EXERCISE DETAILS. Nothing should be left out. Give all the data again exactly as written.

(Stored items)
==============================
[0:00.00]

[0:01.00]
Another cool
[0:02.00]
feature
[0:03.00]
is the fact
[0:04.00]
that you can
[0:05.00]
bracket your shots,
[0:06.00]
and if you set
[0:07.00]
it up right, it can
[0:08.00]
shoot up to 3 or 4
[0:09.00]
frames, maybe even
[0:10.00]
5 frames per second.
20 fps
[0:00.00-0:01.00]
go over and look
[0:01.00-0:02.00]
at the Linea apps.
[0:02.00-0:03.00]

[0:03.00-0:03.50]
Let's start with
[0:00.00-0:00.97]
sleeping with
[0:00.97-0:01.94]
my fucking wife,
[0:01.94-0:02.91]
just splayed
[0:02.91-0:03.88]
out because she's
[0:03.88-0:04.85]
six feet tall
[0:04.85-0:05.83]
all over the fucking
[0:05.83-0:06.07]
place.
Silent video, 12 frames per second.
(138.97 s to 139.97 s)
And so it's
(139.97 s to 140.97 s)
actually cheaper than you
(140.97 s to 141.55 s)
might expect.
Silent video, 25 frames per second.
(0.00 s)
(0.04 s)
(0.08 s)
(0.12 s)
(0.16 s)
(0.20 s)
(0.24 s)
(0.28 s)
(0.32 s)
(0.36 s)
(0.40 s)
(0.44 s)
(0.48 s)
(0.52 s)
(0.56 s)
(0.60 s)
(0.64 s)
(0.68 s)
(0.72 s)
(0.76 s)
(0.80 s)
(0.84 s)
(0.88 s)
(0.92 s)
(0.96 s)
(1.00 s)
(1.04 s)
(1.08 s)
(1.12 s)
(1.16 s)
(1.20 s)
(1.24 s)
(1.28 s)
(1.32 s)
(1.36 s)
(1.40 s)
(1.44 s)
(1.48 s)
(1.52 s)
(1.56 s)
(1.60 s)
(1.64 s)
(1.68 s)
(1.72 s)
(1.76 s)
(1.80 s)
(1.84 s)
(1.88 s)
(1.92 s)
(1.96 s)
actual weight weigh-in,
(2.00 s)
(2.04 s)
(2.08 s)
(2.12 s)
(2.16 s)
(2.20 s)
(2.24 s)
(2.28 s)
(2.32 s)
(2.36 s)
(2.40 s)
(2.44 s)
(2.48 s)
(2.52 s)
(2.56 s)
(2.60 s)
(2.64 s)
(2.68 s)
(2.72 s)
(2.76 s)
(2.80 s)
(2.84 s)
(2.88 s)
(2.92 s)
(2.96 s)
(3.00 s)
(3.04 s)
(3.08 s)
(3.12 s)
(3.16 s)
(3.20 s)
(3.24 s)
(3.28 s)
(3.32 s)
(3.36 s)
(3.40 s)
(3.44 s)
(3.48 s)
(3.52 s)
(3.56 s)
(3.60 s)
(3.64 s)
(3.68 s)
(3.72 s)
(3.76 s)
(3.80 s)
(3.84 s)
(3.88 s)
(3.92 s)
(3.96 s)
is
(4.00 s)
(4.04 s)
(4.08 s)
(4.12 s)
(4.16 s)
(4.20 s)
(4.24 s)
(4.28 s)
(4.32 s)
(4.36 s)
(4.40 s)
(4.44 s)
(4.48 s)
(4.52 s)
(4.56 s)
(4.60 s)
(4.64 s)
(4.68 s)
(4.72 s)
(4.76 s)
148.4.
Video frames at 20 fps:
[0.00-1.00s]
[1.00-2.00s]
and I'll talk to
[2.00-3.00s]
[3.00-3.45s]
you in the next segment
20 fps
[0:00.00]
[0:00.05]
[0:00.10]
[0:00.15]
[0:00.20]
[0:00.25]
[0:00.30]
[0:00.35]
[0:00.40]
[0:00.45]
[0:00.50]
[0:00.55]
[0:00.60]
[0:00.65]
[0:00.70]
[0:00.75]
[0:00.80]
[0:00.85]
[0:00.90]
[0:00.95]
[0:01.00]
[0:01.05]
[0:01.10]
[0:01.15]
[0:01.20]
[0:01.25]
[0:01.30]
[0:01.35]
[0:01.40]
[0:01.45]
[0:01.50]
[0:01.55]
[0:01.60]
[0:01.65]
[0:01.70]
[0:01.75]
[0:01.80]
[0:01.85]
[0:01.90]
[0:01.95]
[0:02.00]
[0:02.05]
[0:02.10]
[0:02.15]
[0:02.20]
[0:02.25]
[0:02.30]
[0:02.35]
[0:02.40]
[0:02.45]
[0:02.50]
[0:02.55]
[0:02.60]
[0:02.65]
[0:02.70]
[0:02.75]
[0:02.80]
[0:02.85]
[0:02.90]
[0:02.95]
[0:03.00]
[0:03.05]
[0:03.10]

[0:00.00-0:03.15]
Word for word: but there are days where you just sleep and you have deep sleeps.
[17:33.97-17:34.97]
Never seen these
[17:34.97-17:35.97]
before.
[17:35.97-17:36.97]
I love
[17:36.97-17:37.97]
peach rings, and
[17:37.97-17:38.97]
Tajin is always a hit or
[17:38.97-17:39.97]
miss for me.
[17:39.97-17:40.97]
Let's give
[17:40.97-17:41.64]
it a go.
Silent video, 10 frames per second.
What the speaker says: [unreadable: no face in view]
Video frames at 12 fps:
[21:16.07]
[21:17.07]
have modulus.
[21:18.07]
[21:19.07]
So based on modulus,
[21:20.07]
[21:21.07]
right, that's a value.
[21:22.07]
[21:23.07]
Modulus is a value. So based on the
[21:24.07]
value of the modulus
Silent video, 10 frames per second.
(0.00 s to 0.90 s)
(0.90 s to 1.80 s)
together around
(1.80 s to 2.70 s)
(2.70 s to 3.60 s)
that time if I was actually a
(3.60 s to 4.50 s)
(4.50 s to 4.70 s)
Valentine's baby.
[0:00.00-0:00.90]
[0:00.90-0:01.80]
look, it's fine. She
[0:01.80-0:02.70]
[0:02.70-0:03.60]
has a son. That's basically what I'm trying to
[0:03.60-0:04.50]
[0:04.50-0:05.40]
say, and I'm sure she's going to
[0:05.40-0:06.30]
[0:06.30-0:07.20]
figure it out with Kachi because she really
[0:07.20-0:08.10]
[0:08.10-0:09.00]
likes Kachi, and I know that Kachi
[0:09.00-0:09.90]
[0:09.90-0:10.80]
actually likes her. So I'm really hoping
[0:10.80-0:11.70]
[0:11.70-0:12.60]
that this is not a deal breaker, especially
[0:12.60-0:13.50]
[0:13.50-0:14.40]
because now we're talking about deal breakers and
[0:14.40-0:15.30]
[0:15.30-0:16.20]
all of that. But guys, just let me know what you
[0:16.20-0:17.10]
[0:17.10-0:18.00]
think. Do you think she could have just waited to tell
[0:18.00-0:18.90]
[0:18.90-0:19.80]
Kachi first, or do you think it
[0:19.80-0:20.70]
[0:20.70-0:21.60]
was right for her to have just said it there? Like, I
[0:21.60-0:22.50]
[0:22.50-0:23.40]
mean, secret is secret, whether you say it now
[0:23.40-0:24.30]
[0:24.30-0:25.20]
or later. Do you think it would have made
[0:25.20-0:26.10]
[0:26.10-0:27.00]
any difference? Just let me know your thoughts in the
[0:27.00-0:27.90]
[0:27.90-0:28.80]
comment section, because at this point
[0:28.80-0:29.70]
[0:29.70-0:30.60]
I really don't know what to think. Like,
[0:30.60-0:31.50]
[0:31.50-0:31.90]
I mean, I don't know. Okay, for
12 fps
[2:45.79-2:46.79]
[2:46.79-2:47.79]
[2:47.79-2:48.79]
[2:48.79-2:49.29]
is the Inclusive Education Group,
==============================
RESULT OF THE EXERCISE.
[0:00.00]

[0:01.00]
Another cool
[0:02.00]
feature
[0:03.00]
is the fact
[0:04.00]
that you can
[0:05.00]
bracket your shots,
[0:06.00]
and if you set
[0:07.00]
it up right, it can
[0:08.00]
shoot up to 3 or 4
[0:09.00]
frames, maybe even
[0:10.00]
5 frames per second.
20 fps
[0:00.00-0:01.00]
go over and look
[0:01.00-0:02.00]
at the Linea apps.
[0:02.00-0:03.00]

[0:03.00-0:03.50]
Let's start with
[0:00.00-0:00.97]
sleeping with
[0:00.97-0:01.94]
my fucking wife,
[0:01.94-0:02.91]
just splayed
[0:02.91-0:03.88]
out because she's
[0:03.88-0:04.85]
six feet tall
[0:04.85-0:05.83]
all over the fucking
[0:05.83-0:06.07]
place.
Silent video, 12 frames per second.
(138.97 s to 139.97 s)
And so it's
(139.97 s to 140.97 s)
actually cheaper than you
(140.97 s to 141.55 s)
might expect.
Silent video, 25 frames per second.
(0.00 s)
(0.04 s)
(0.08 s)
(0.12 s)
(0.16 s)
(0.20 s)
(0.24 s)
(0.28 s)
(0.32 s)
(0.36 s)
(0.40 s)
(0.44 s)
(0.48 s)
(0.52 s)
(0.56 s)
(0.60 s)
(0.64 s)
(0.68 s)
(0.72 s)
(0.76 s)
(0.80 s)
(0.84 s)
(0.88 s)
(0.92 s)
(0.96 s)
(1.00 s)
(1.04 s)
(1.08 s)
(1.12 s)
(1.16 s)
(1.20 s)
(1.24 s)
(1.28 s)
(1.32 s)
(1.36 s)
(1.40 s)
(1.44 s)
(1.48 s)
(1.52 s)
(1.56 s)
(1.60 s)
(1.64 s)
(1.68 s)
(1.72 s)
(1.76 s)
(1.80 s)
(1.84 s)
(1.88 s)
(1.92 s)
(1.96 s)
actual weight weigh-in,
(2.00 s)
(2.04 s)
(2.08 s)
(2.12 s)
(2.16 s)
(2.20 s)
(2.24 s)
(2.28 s)
(2.32 s)
(2.36 s)
(2.40 s)
(2.44 s)
(2.48 s)
(2.52 s)
(2.56 s)
(2.60 s)
(2.64 s)
(2.68 s)
(2.72 s)
(2.76 s)
(2.80 s)
(2.84 s)
(2.88 s)
(2.92 s)
(2.96 s)
(3.00 s)
(3.04 s)
(3.08 s)
(3.12 s)
(3.16 s)
(3.20 s)
(3.24 s)
(3.28 s)
(3.32 s)
(3.36 s)
(3.40 s)
(3.44 s)
(3.48 s)
(3.52 s)
(3.56 s)
(3.60 s)
(3.64 s)
(3.68 s)
(3.72 s)
(3.76 s)
(3.80 s)
(3.84 s)
(3.88 s)
(3.92 s)
(3.96 s)
is
(4.00 s)
(4.04 s)
(4.08 s)
(4.12 s)
(4.16 s)
(4.20 s)
(4.24 s)
(4.28 s)
(4.32 s)
(4.36 s)
(4.40 s)
(4.44 s)
(4.48 s)
(4.52 s)
(4.56 s)
(4.60 s)
(4.64 s)
(4.68 s)
(4.72 s)
(4.76 s)
148.4.
Video frames at 20 fps:
[0.00-1.00s]
[1.00-2.00s]
and I'll talk to
[2.00-3.00s]
[3.00-3.45s]
you in the next segment
20 fps
[0:00.00]
[0:00.05]
[0:00.10]
[0:00.15]
[0:00.20]
[0:00.25]
[0:00.30]
[0:00.35]
[0:00.40]
[0:00.45]
[0:00.50]
[0:00.55]
[0:00.60]
[0:00.65]
[0:00.70]
[0:00.75]
[0:00.80]
[0:00.85]
[0:00.90]
[0:00.95]
[0:01.00]
[0:01.05]
[0:01.10]
[0:01.15]
[0:01.20]
[0:01.25]
[0:01.30]
[0:01.35]
[0:01.40]
[0:01.45]
[0:01.50]
[0:01.55]
[0:01.60]
[0:01.65]
[0:01.70]
[0:01.75]
[0:01.80]
[0:01.85]
[0:01.90]
[0:01.95]
[0:02.00]
[0:02.05]
[0:02.10]
[0:02.15]
[0:02.20]
[0:02.25]
[0:02.30]
[0:02.35]
[0:02.40]
[0:02.45]
[0:02.50]
[0:02.55]
[0:02.60]
[0:02.65]
[0:02.70]
[0:02.75]
[0:02.80]
[0:02.85]
[0:02.90]
[0:02.95]
[0:03.00]
[0:03.05]
[0:03.10]

[0:00.00-0:03.15]
Word for word: but there are days where you just sleep and you have deep sleeps.
[17:33.97-17:34.97]
Never seen these
[17:34.97-17:35.97]
before.
[17:35.97-17:36.97]
I love
[17:36.97-17:37.97]
peach rings, and
[17:37.97-17:38.97]
Tajin is always a hit or
[17:38.97-17:39.97]
miss for me.
[17:39.97-17:40.97]
Let's give
[17:40.97-17:41.64]
it a go.
Silent video, 10 frames per second.
What the speaker says: [unreadable: no face in view]
Video frames at 12 fps:
[21:16.07]
[21:17.07]
have modulus.
[21:18.07]
[21:19.07]
So based on modulus,
[21:20.07]
[21:21.07]
right, that's a value.
[21:22.07]
[21:23.07]
Modulus is a value. So based on the
[21:24.07]
value of the modulus
Silent video, 10 frames per second.
(0.00 s to 0.90 s)
(0.90 s to 1.80 s)
together around
(1.80 s to 2.70 s)
(2.70 s to 3.60 s)
that time if I was actually a
(3.60 s to 4.50 s)
(4.50 s to 4.70 s)
Valentine's baby.
[0:00.00-0:00.90]
[0:00.90-0:01.80]
look, it's fine. She
[0:01.80-0:02.70]
[0:02.70-0:03.60]
has a son. That's basically what I'm trying to
[0:03.60-0:04.50]
[0:04.50-0:05.40]
say, and I'm sure she's going to
[0:05.40-0:06.30]
[0:06.30-0:07.20]
figure it out with Kachi because she really
[0:07.20-0:08.10]
[0:08.10-0:09.00]
likes Kachi, and I know that Kachi
[0:09.00-0:09.90]
[0:09.90-0:10.80]
actually likes her. So I'm really hoping
[0:10.80-0:11.70]
[0:11.70-0:12.60]
that this is not a deal breaker, especially
[0:12.60-0:13.50]
[0:13.50-0:14.40]
because now we're talking about deal breakers and
[0:14.40-0:15.30]
[0:15.30-0:16.20]
all of that. But guys, just let me know what you
[0:16.20-0:17.10]
[0:17.10-0:18.00]
think. Do you think she could have just waited to tell
[0:18.00-0:18.90]
[0:18.90-0:19.80]
Kachi first, or do you think it
[0:19.80-0:20.70]
[0:20.70-0:21.60]
was right for her to have just said it there? Like, I
[0:21.60-0:22.50]
[0:22.50-0:23.40]
mean, secret is secret, whether you say it now
[0:23.40-0:24.30]
[0:24.30-0:25.20]
or later. Do you think it would have made
[0:25.20-0:26.10]
[0:26.10-0:27.00]
any difference? Just let me know your thoughts in the
[0:27.00-0:27.90]
[0:27.90-0:28.80]
comment section, because at this point
[0:28.80-0:29.70]
[0:29.70-0:30.60]
I really don't know what to think. Like,
[0:30.60-0:31.50]
[0:31.50-0:31.90]
I mean, I don't know. Okay, for
12 fps
[2:45.79-2:46.79]
[2:46.79-2:47.79]
[2:47.79-2:48.79]
[2:48.79-2:49.29]
is the Inclusive Education Group,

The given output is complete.